I took Modern European History when I was a senior in high school, at Chatham Hall in Virginia (girls' boarding school...awesome place. I still love it). Modern European History was NOT what I was expecting. Renaissance? Middle Ages? What did that have to do with MODERN?? Anyway, there were five of us in the class. Five. 5. Sooo....bluffing was not an option. Dr Reilly knew every single one of us flat out cold. Tests were several short answer questions and an essay. Rarely in college did I have exams that were that focused or that difficult. Rarely. I sweated those exams, probably as much as I should have. I was given a very narrow topic, one that would tax my knowledge of a subject, and I would have to deliver a well thought out argument.
Dr. Reilly, one day after handing us back our test results (to all 5 of us), had me stay after class. I had gotten an A on the exam, and he had never asked to talk to me after class before. It wasn't worrisome, it was just strange, odd. I looked at him, with his straight, dark, bowl-cut hair and his round glasses -- with his tweedy jacket with the worn elbow patches, incredibly intelligent and knowledgeable, but yet willing to teach teenagers -- and wondered what the hell he had to say to me.
That man captured the whole of me in a couple of sentences. He got me. He understood how I see things. His words to me, after class: "I always look forward to reading your essays. I know how everyone else in the class is going to answer the question, except for you. You always answer the question sideways." It wasn't a criticism, it was a compliment of the highest nature. A thinker who complimented a student on her thoughts.
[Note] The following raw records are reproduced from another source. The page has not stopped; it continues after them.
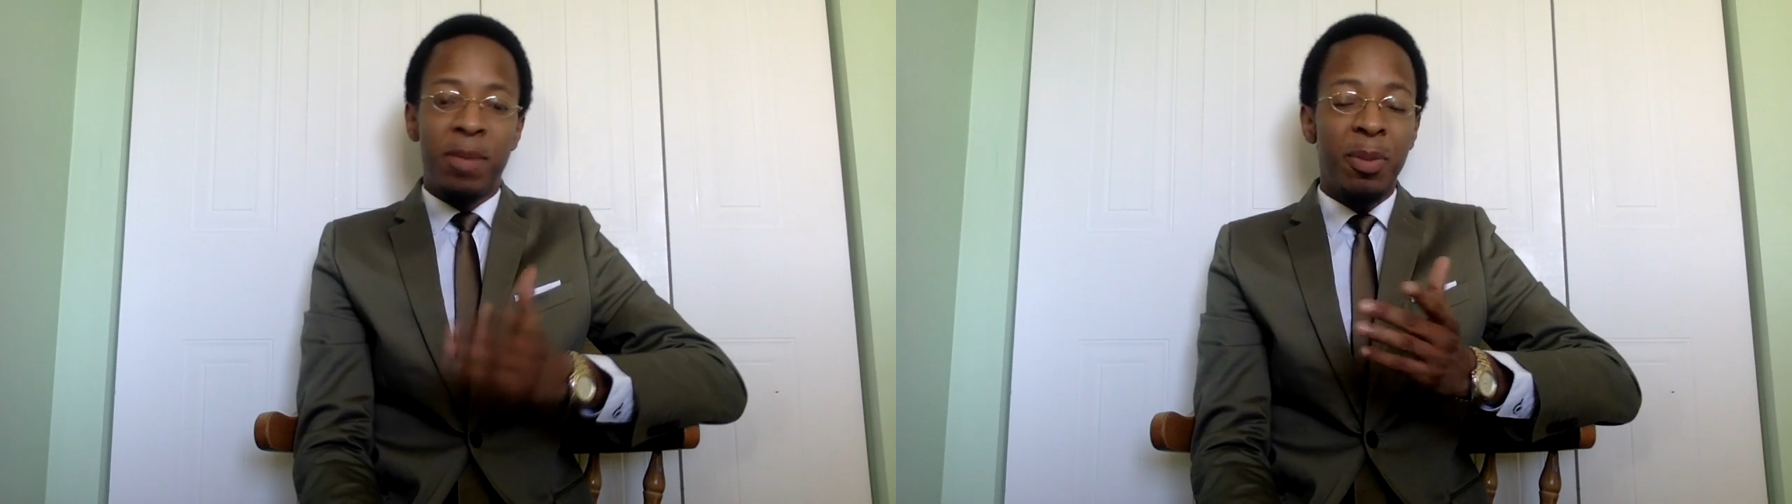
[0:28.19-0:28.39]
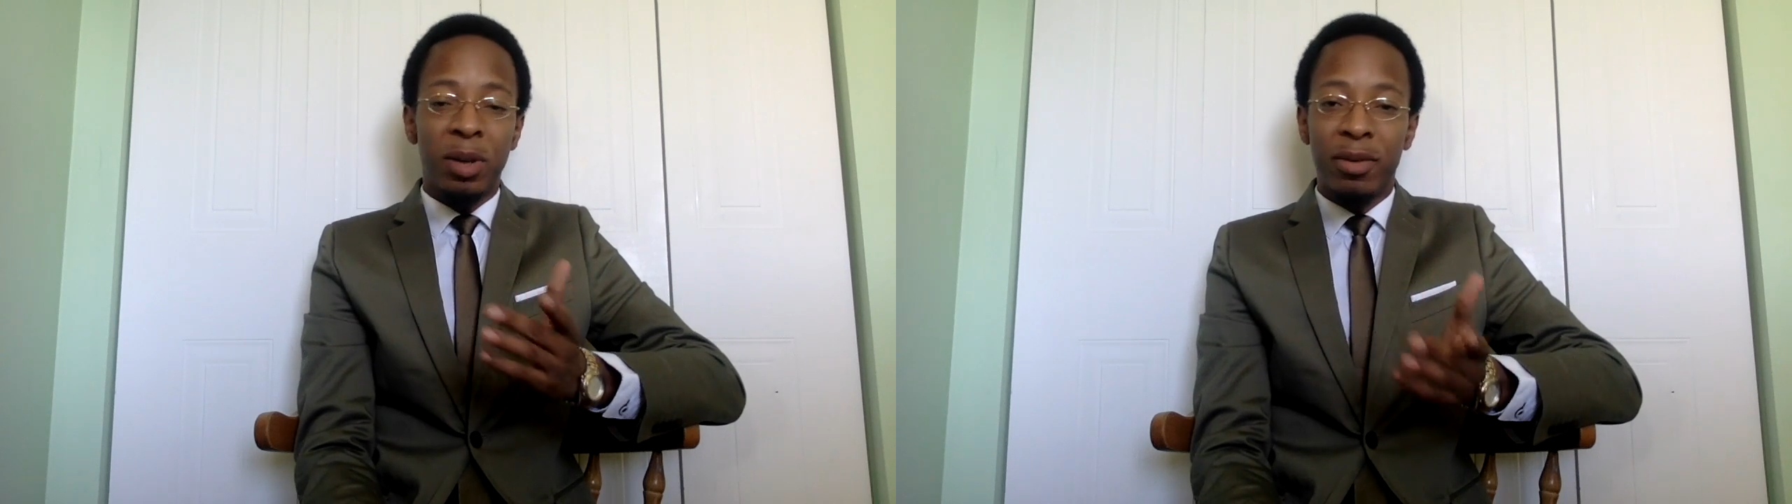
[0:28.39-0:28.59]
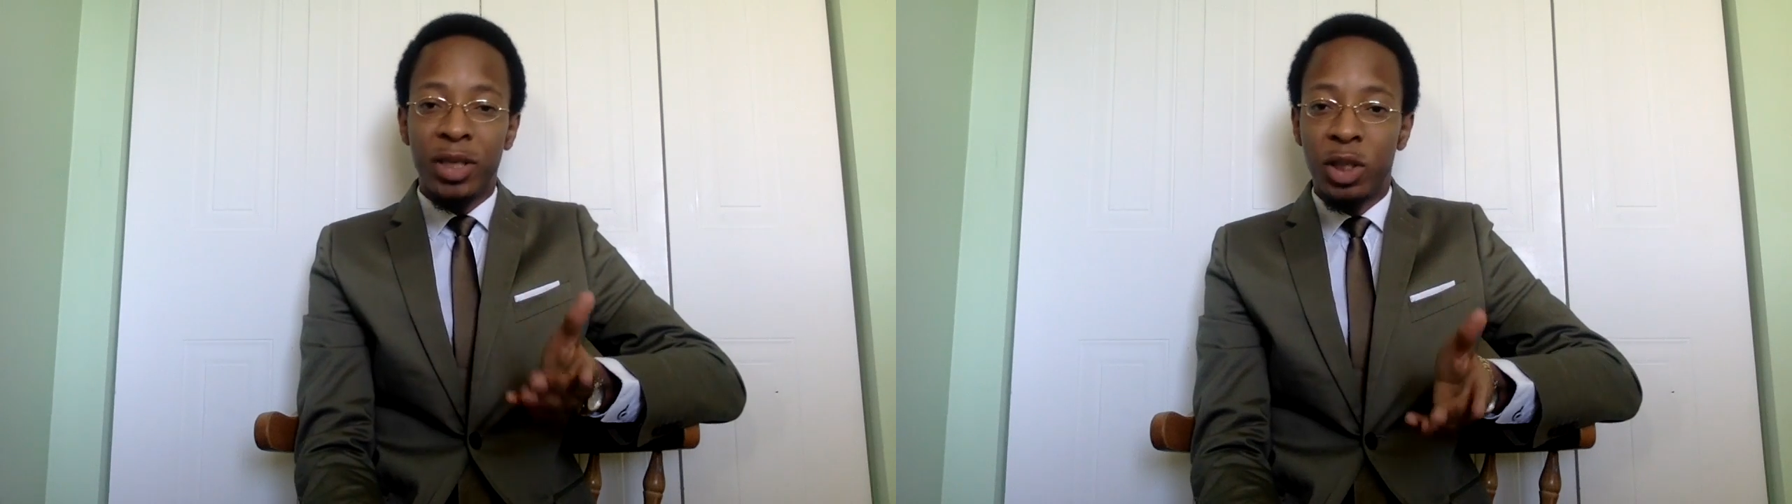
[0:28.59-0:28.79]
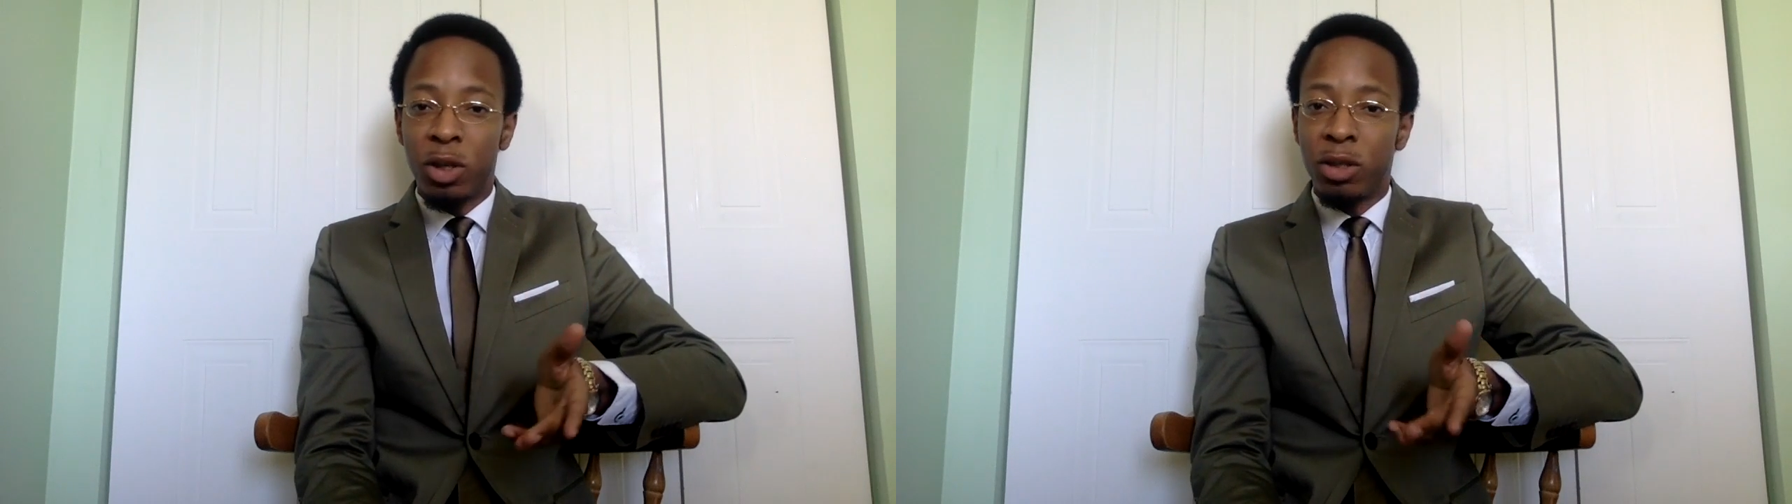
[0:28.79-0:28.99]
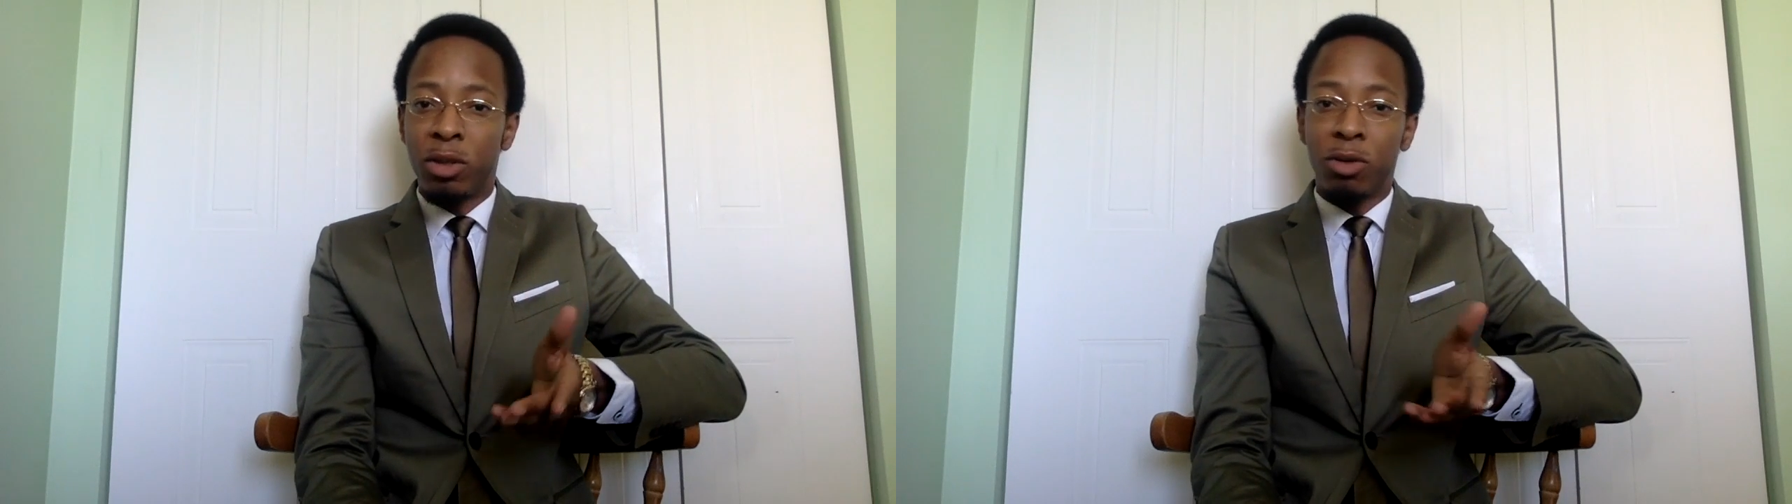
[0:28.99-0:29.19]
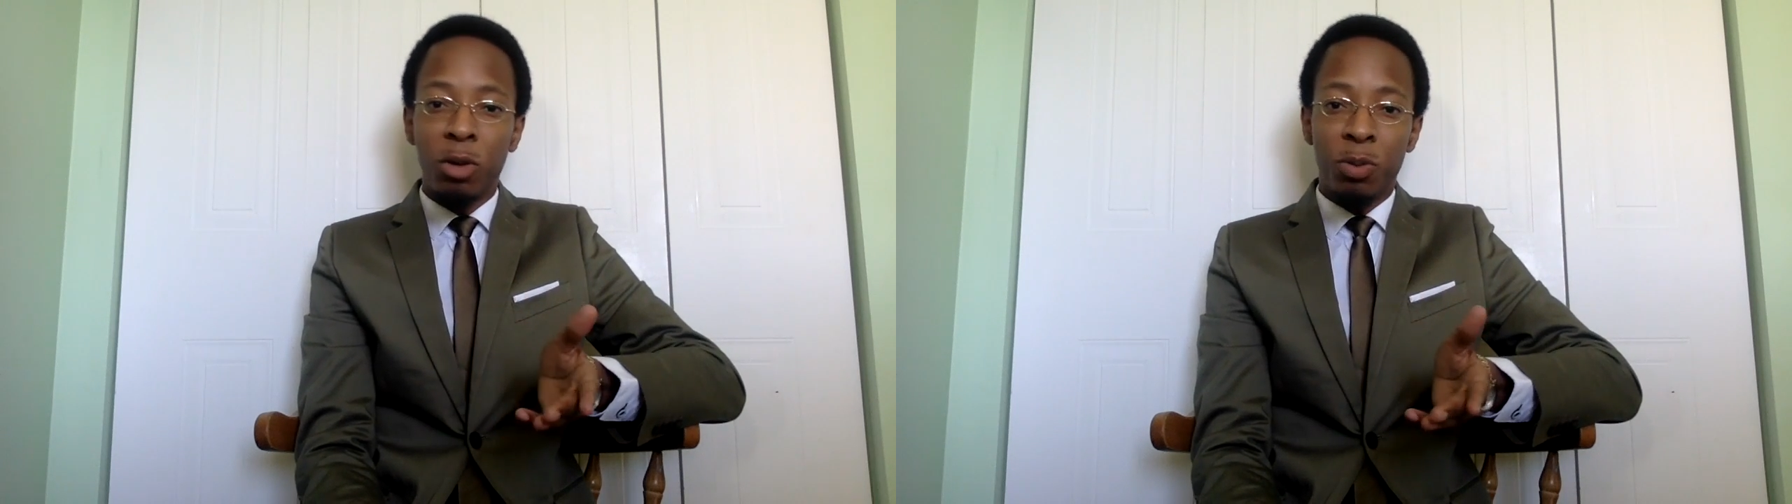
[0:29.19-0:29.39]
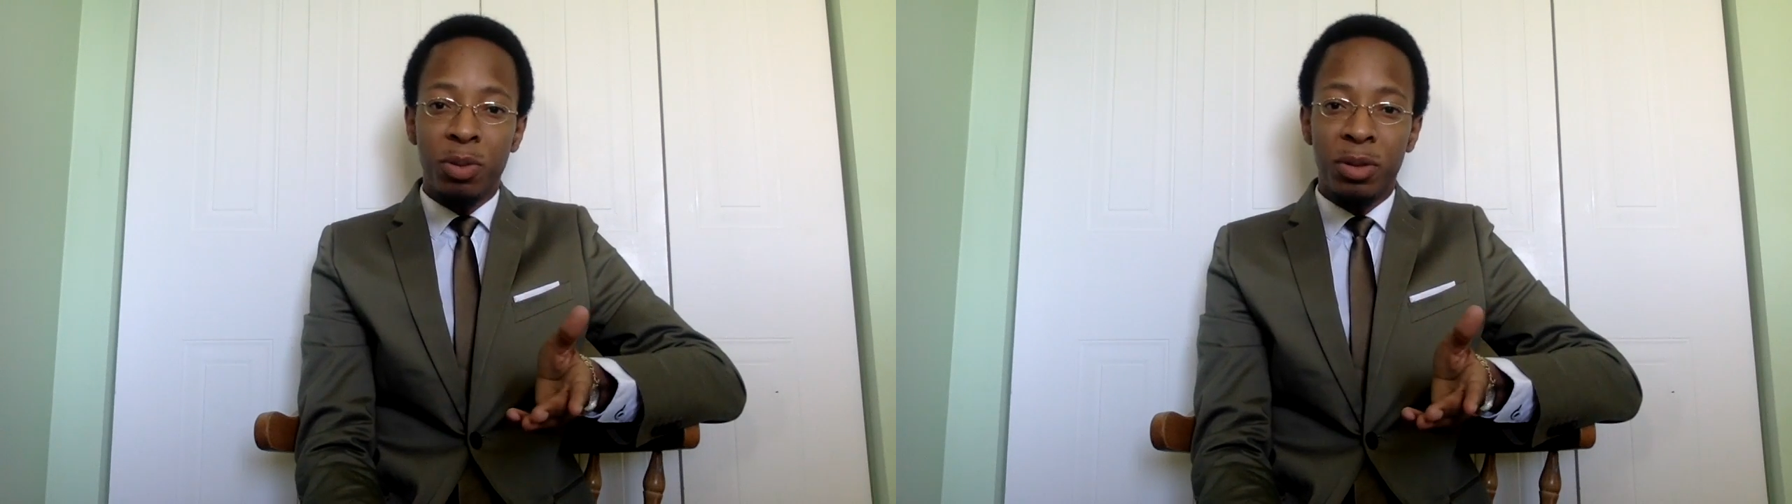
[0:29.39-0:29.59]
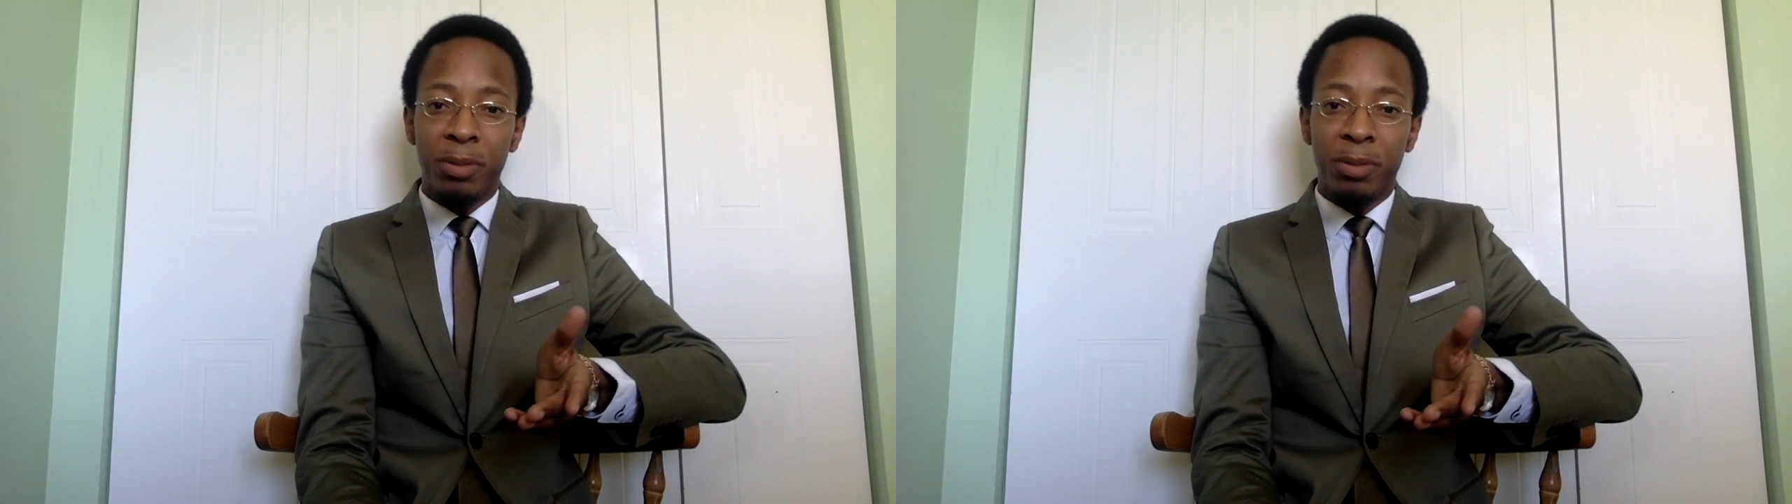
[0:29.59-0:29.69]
people of a certain group,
For almost 30 years I have carried that compliment with me. I have carried the knowledge that at least someone understood that i see things sideways, and that sideways isn't bad....it is interesting.
This year. The goal and the treat. Goal. I guess there are two. Buy a house (which will happen in the next few weeks...along with the flooring and yadda yadda),
get my knee well enough to do Dirt and run the Monkey. (notice I didn't mention time...that part is over for me. all good)
Treat. No brainer. A week in Sanibel, making Sanibel memories for the kids. What could be better than that?
Oh. I ran 5 miles today, with one water-stop. Slow, but steady, says the turtle. And I am walking pain-free tonight. HA.